§ Task prompt: Count every line below containing "frames"; state the number only.
Records supplied START
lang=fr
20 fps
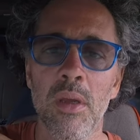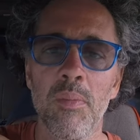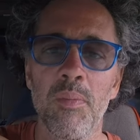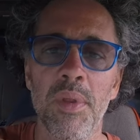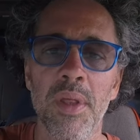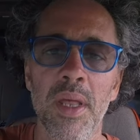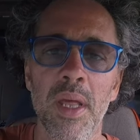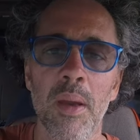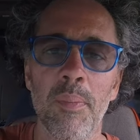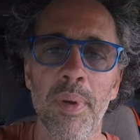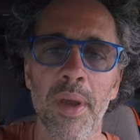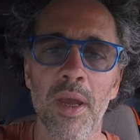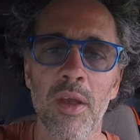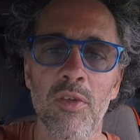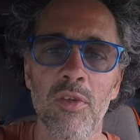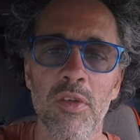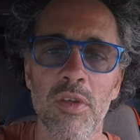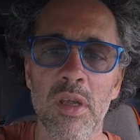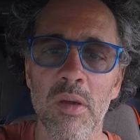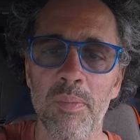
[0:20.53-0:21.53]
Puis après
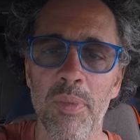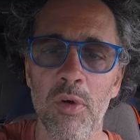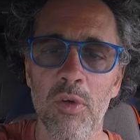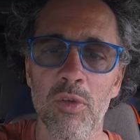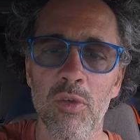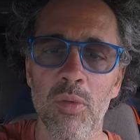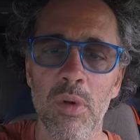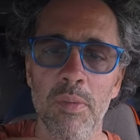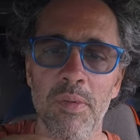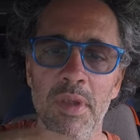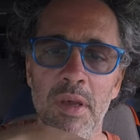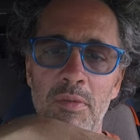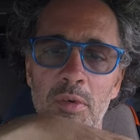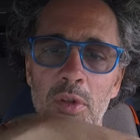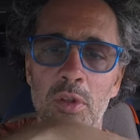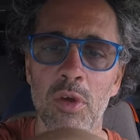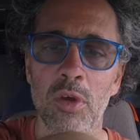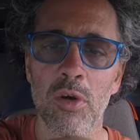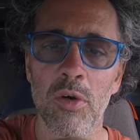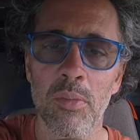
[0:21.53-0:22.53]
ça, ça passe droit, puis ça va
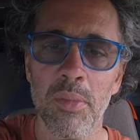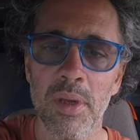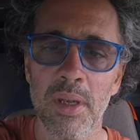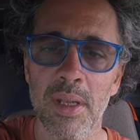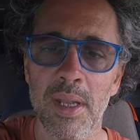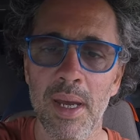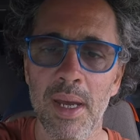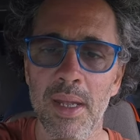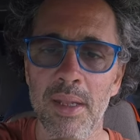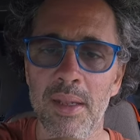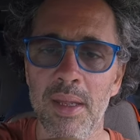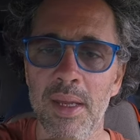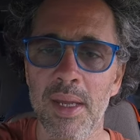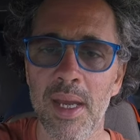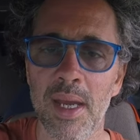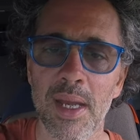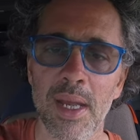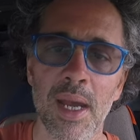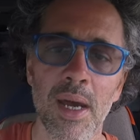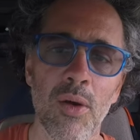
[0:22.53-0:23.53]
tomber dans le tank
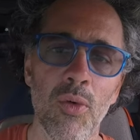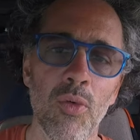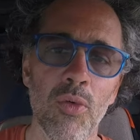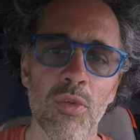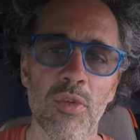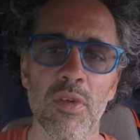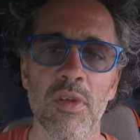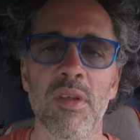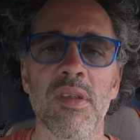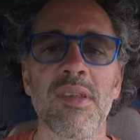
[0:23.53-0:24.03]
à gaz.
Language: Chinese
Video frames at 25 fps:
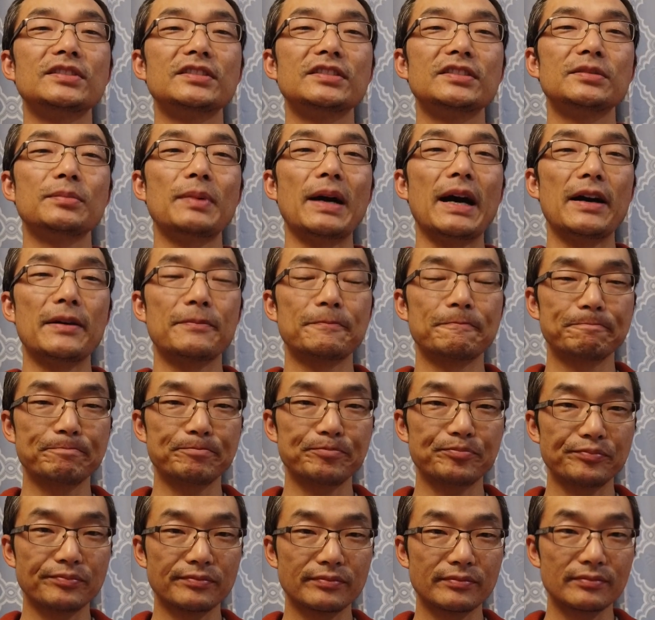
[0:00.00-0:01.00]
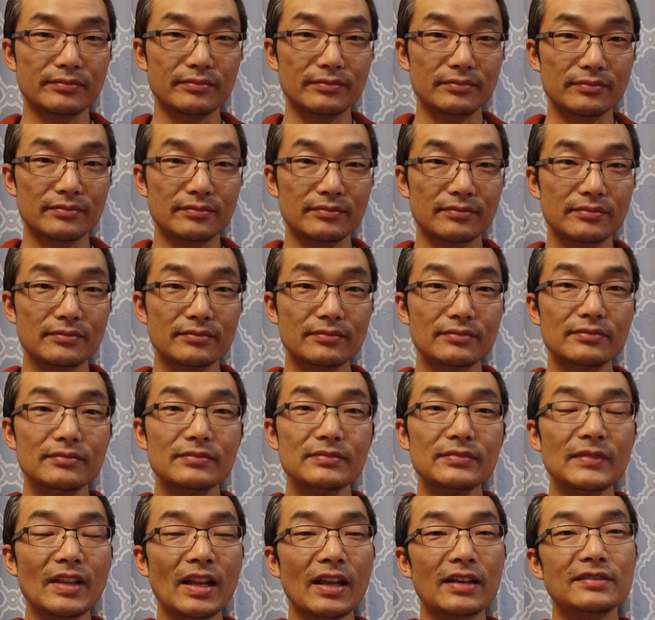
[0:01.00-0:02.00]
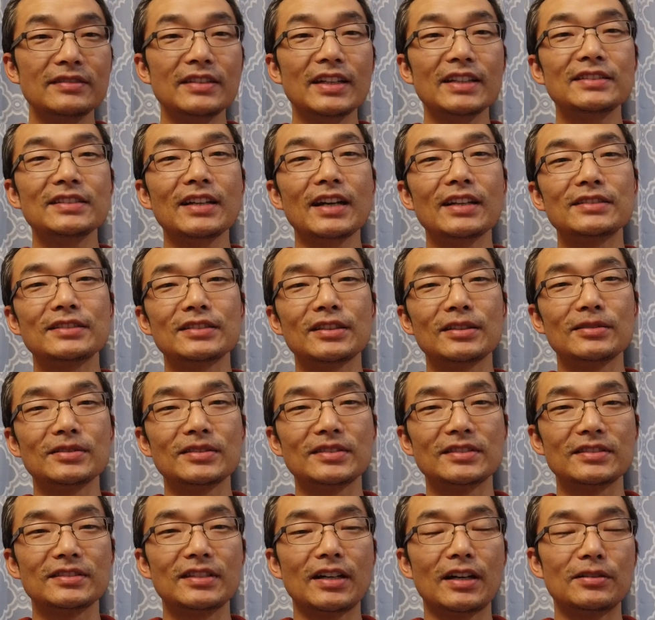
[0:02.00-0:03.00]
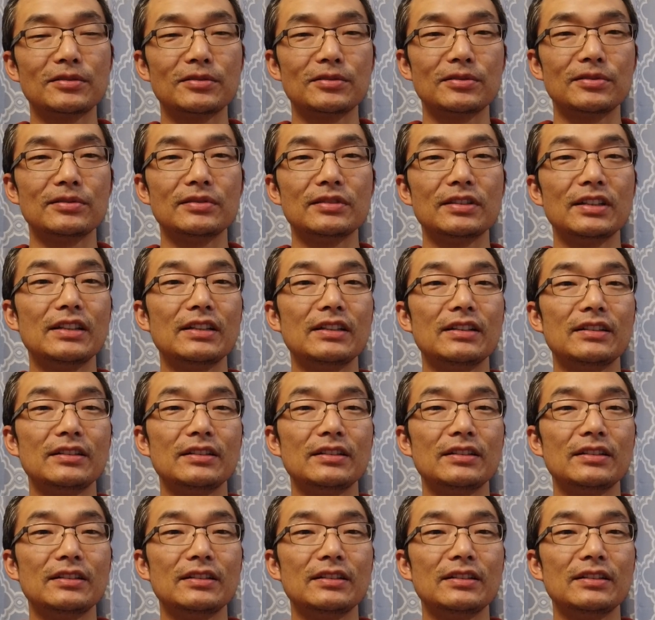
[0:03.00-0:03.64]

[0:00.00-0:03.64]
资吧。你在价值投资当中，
Records supplied END
Records supplied START
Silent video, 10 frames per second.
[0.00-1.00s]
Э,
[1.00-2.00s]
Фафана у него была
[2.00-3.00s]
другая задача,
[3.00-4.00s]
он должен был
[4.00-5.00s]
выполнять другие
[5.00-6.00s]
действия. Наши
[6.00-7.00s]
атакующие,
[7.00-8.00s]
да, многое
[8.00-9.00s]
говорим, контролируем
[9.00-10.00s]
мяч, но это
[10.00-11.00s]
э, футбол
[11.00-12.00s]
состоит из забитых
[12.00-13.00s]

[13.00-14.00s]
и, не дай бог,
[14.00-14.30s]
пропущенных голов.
Records supplied END
§ Response area: 2